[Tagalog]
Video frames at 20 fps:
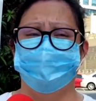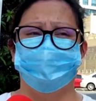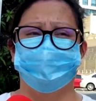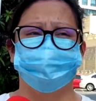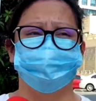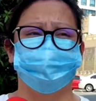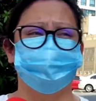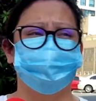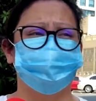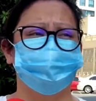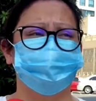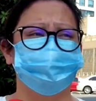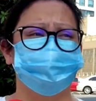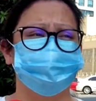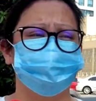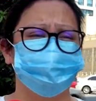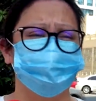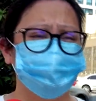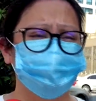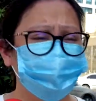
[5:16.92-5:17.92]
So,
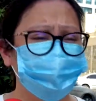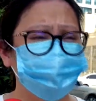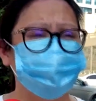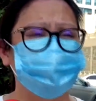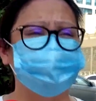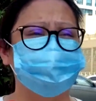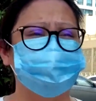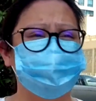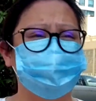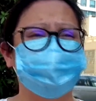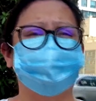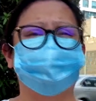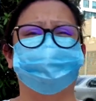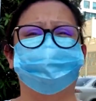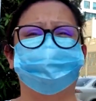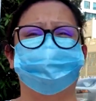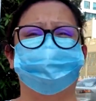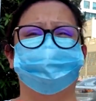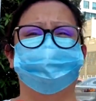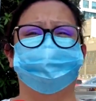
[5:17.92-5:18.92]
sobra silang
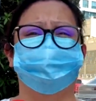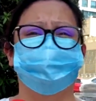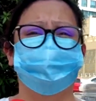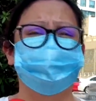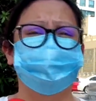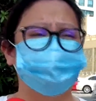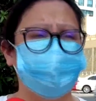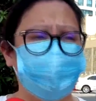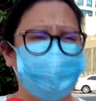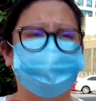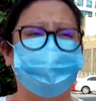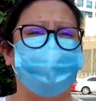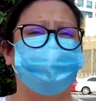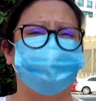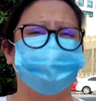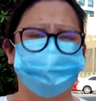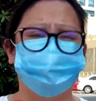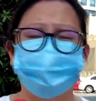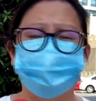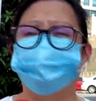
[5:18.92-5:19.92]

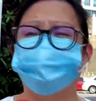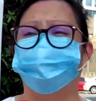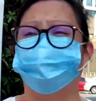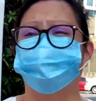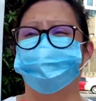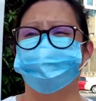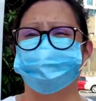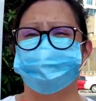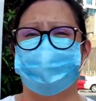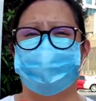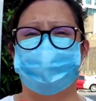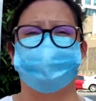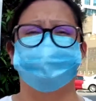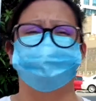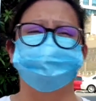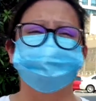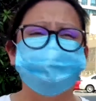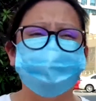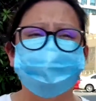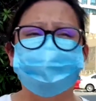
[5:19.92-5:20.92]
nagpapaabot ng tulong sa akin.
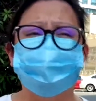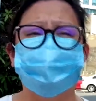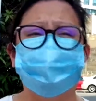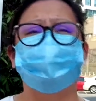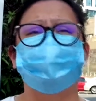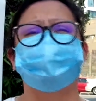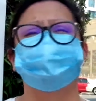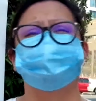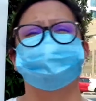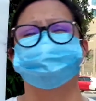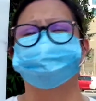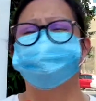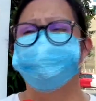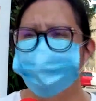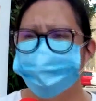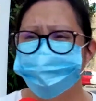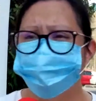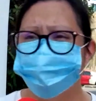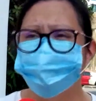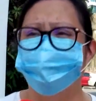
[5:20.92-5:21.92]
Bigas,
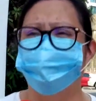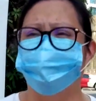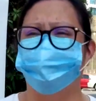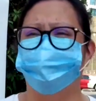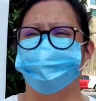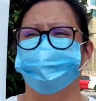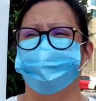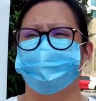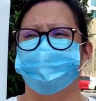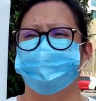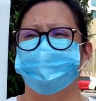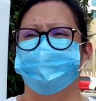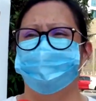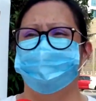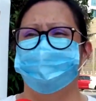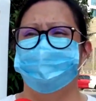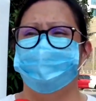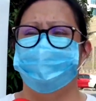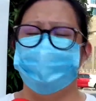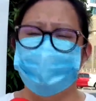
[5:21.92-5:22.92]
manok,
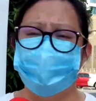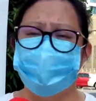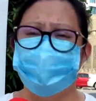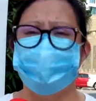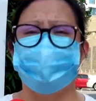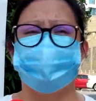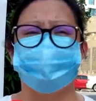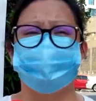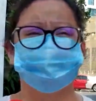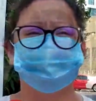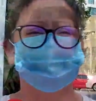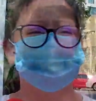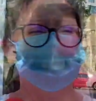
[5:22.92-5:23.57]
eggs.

■ ■ ■ ■ ■

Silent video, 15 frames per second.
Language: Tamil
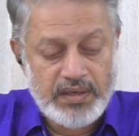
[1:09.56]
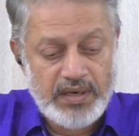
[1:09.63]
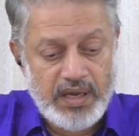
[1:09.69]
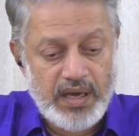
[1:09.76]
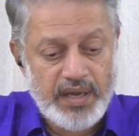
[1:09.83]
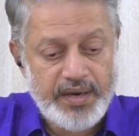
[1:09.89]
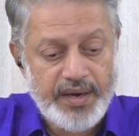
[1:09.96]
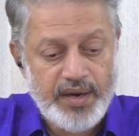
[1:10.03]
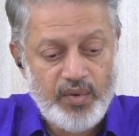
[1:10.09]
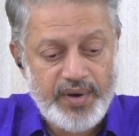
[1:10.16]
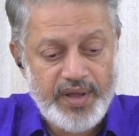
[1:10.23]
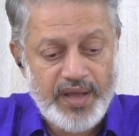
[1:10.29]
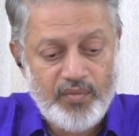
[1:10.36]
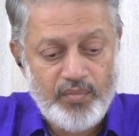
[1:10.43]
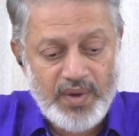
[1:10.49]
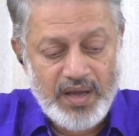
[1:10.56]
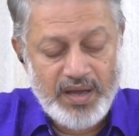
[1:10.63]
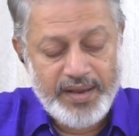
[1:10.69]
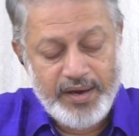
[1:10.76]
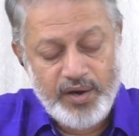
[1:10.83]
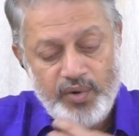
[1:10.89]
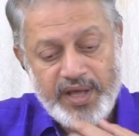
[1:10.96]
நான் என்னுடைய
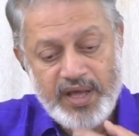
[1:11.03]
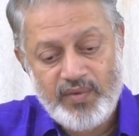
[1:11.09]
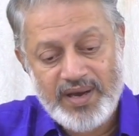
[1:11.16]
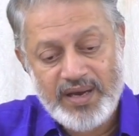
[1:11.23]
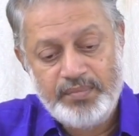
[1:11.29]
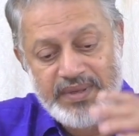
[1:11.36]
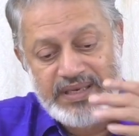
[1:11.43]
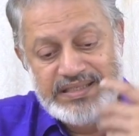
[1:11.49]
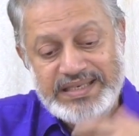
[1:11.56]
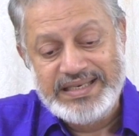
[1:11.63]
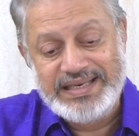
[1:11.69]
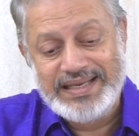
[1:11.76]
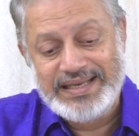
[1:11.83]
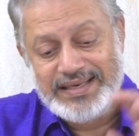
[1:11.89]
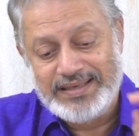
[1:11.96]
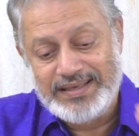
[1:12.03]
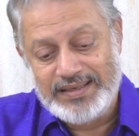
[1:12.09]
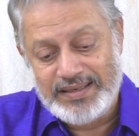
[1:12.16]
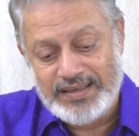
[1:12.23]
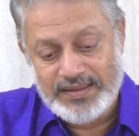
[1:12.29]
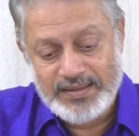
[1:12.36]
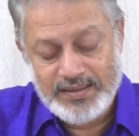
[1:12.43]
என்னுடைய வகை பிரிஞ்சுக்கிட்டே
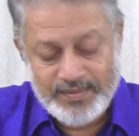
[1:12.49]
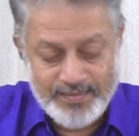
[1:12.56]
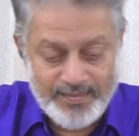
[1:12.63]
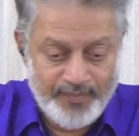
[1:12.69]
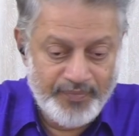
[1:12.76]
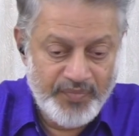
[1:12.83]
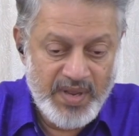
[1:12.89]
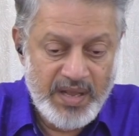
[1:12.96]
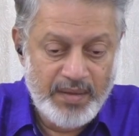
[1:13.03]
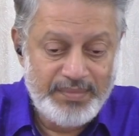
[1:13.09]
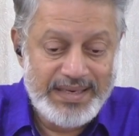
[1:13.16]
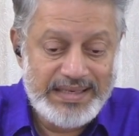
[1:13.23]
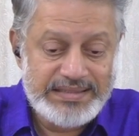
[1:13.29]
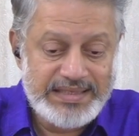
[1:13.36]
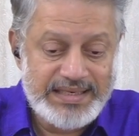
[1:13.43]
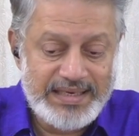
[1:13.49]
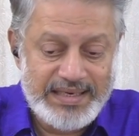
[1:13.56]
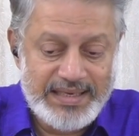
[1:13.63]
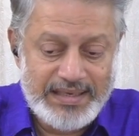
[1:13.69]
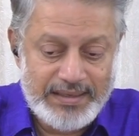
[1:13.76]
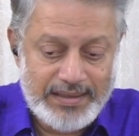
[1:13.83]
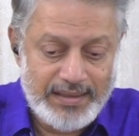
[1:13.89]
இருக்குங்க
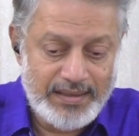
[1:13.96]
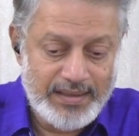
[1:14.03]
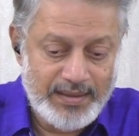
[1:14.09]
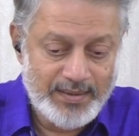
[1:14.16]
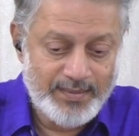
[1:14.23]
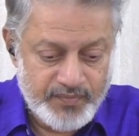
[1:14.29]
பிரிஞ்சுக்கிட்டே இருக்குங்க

■ ■ ■ ■ ■

• **Activity**: Find the string "frames" in the listing and copy every line in which it occurs.

• **Solution for this task**:
Video frames at 20 fps:
Silent video, 15 frames per second.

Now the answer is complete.